▸ EXERCISE DATA
BEGIN
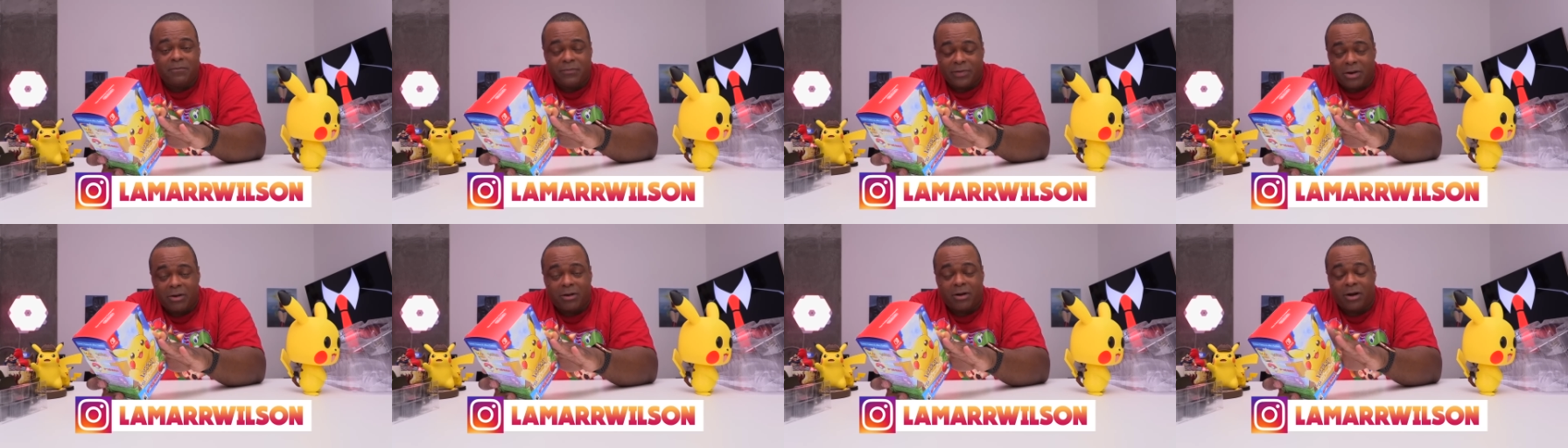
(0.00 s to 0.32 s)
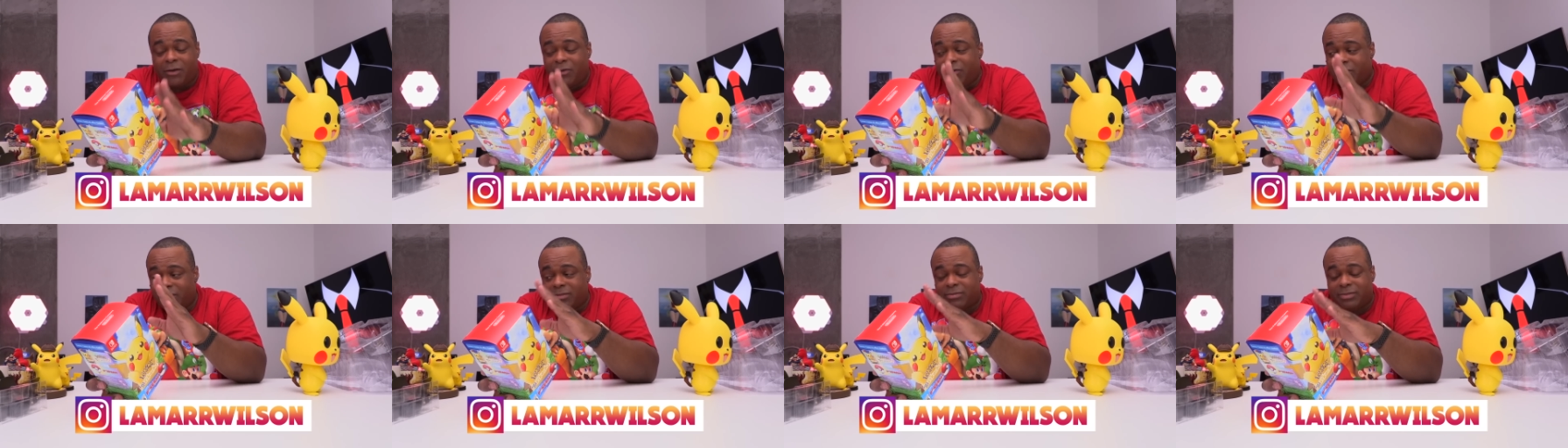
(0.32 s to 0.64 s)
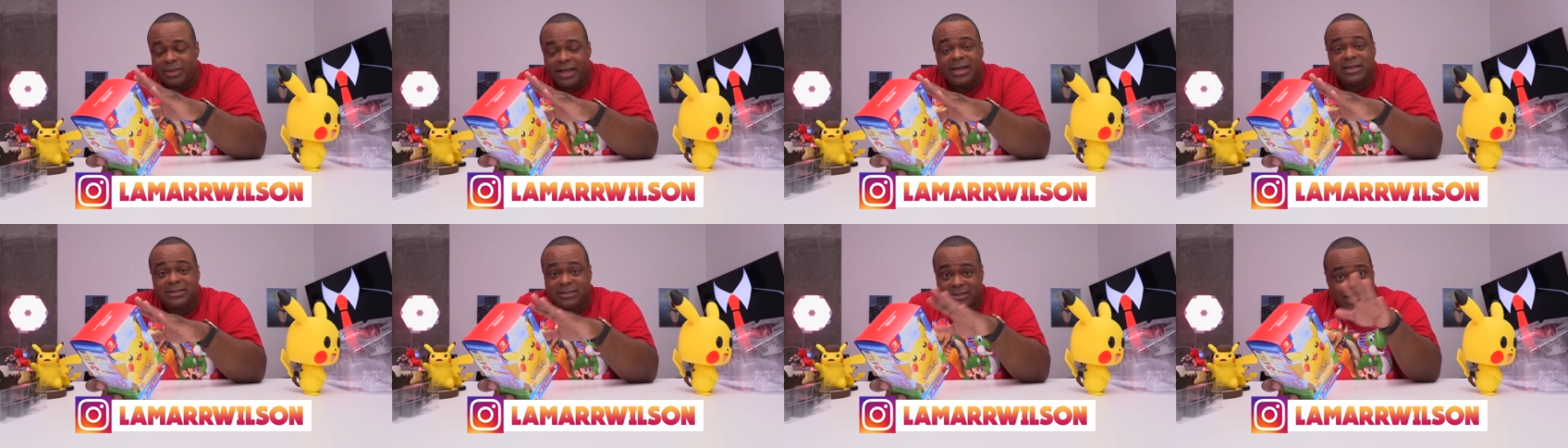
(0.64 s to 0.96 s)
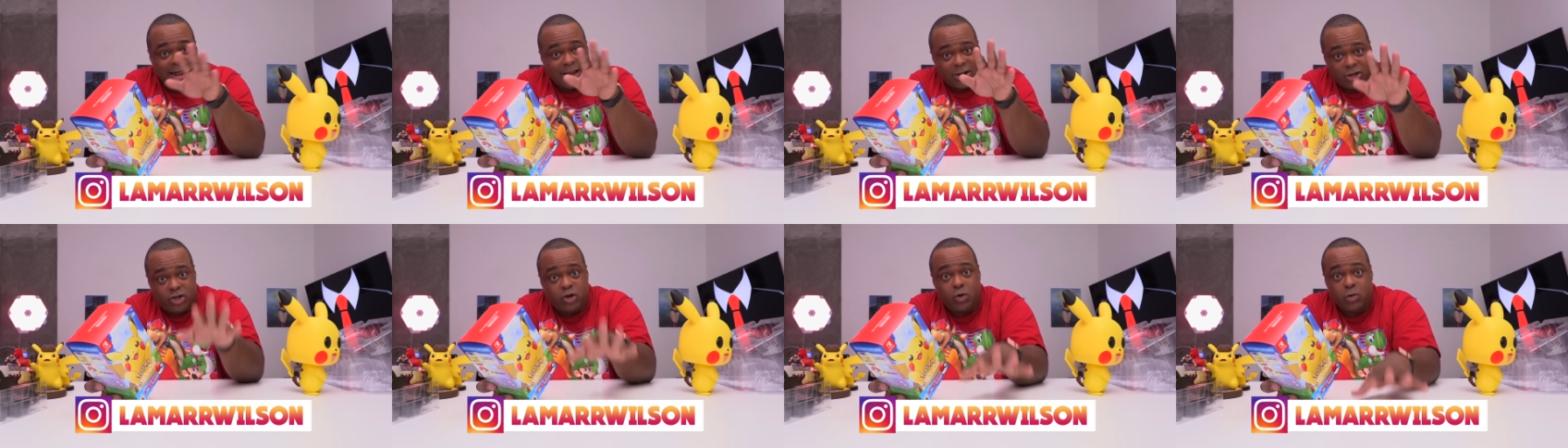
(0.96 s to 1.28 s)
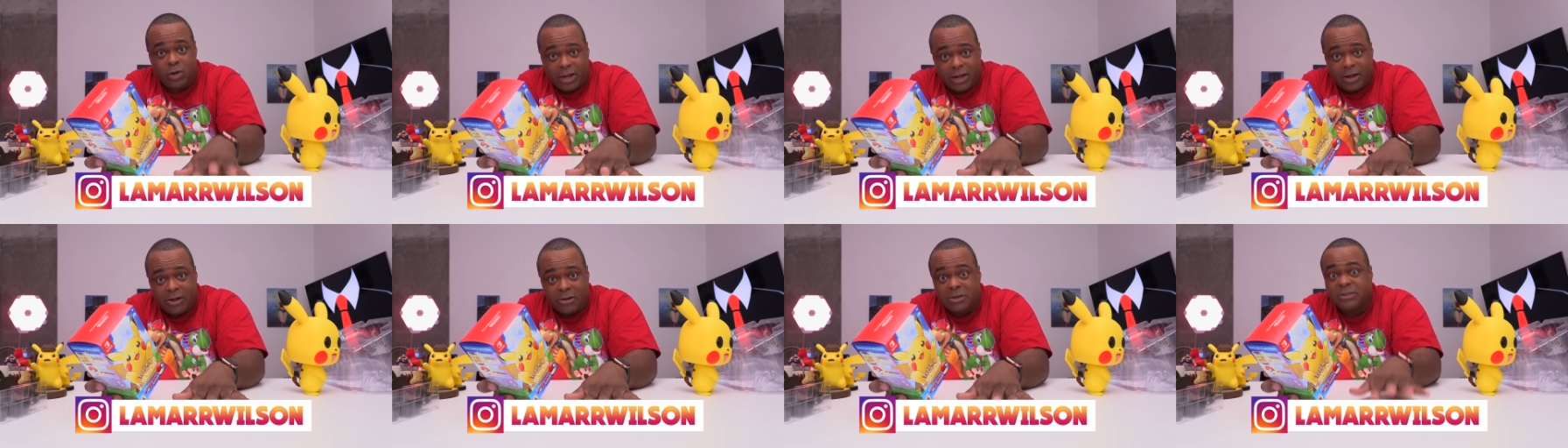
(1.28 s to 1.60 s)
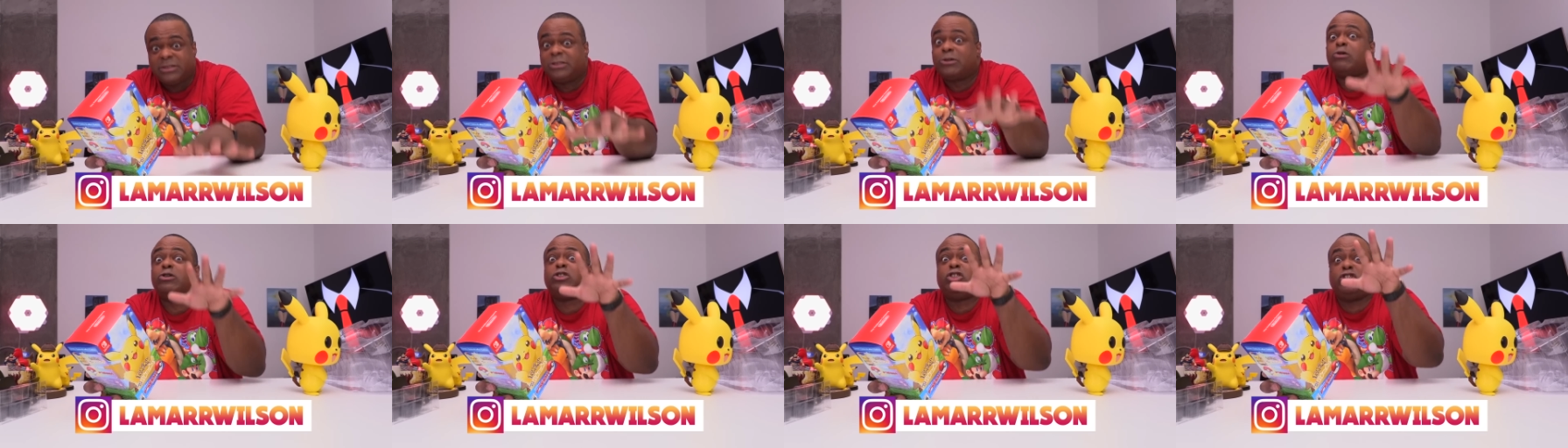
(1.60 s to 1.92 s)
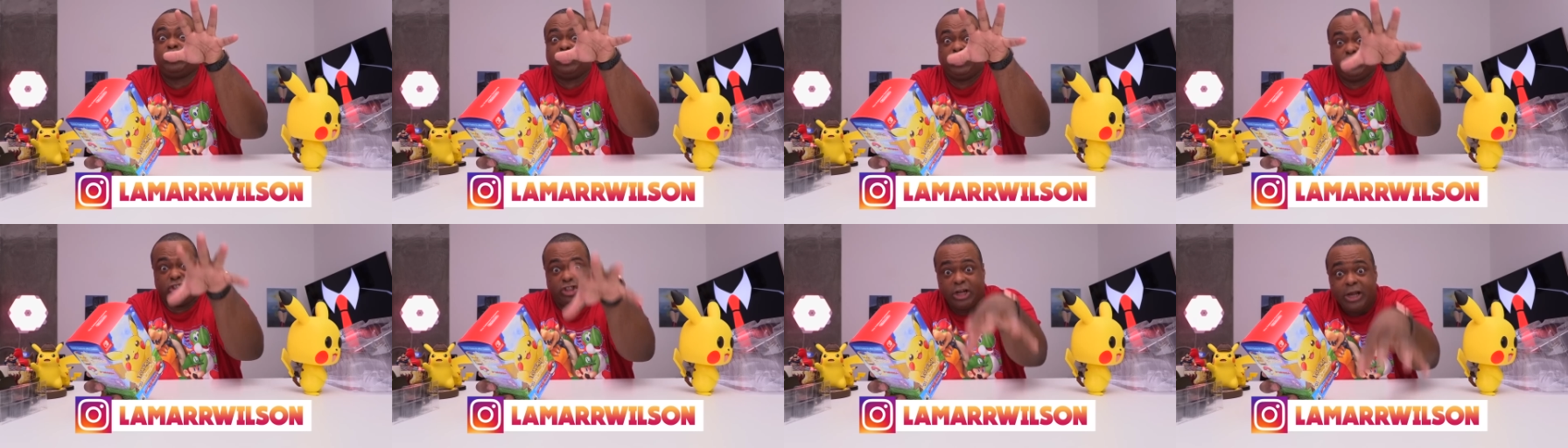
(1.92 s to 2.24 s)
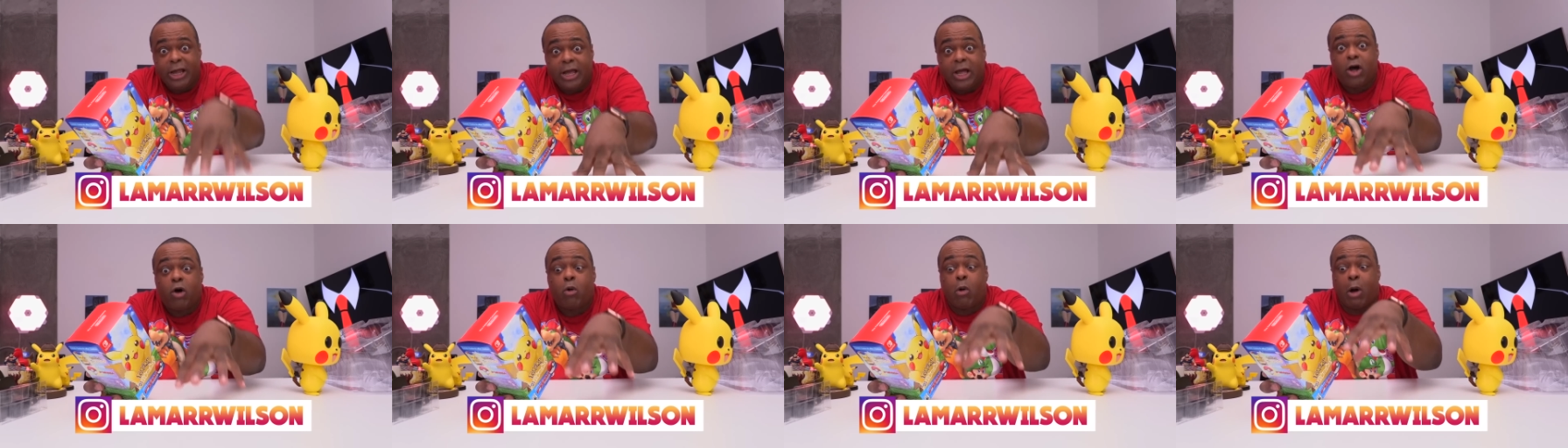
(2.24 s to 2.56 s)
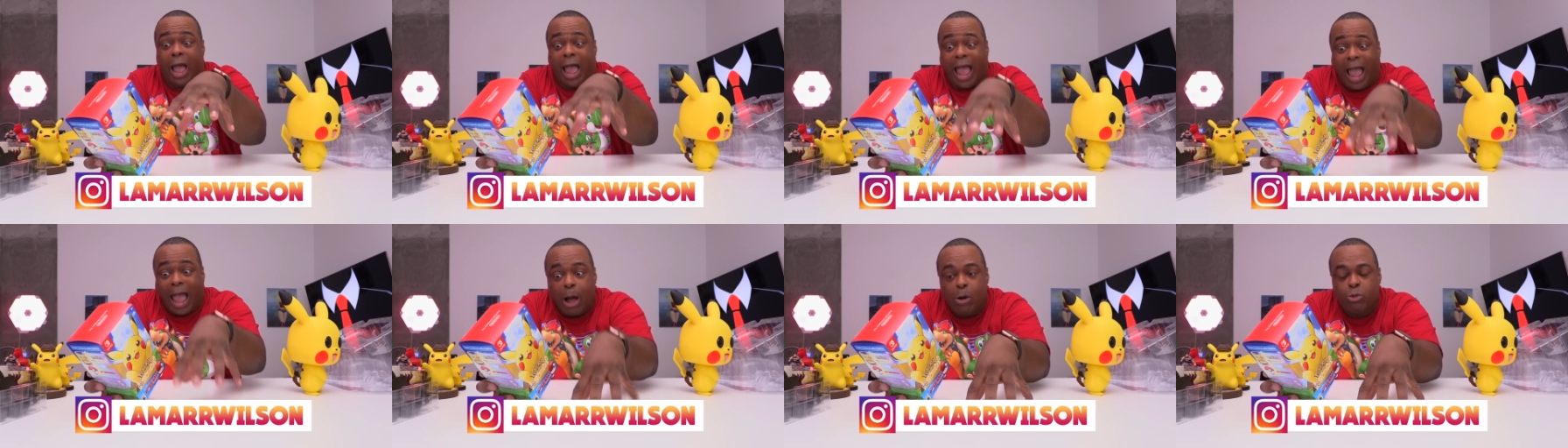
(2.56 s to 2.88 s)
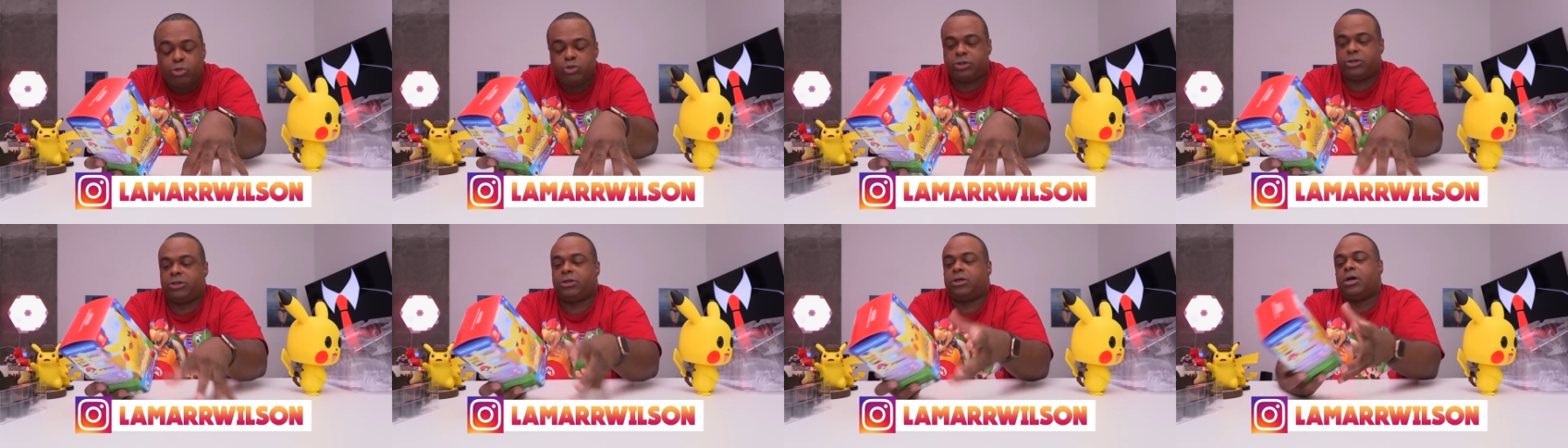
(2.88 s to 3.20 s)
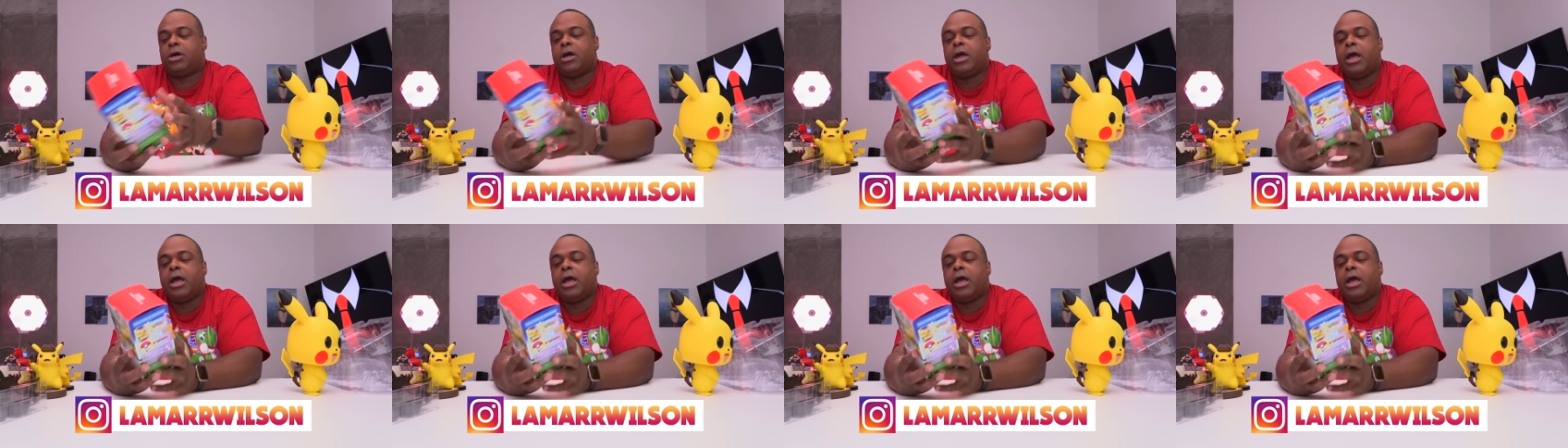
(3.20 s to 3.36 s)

There are other things that I do here, so chill out.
END
▸ WORK TO COMPLETE
What is needed is an exact copy of all the entries above, minus the pictures.

▸ TASK RESULT
(0.00 s to 0.32 s)
(0.32 s to 0.64 s)
(0.64 s to 0.96 s)
(0.96 s to 1.28 s)
(1.28 s to 1.60 s)
(1.60 s to 1.92 s)
(1.92 s to 2.24 s)
(2.24 s to 2.56 s)
(2.56 s to 2.88 s)
(2.88 s to 3.20 s)
(3.20 s to 3.36 s)

There are other things that I do here, so chill out.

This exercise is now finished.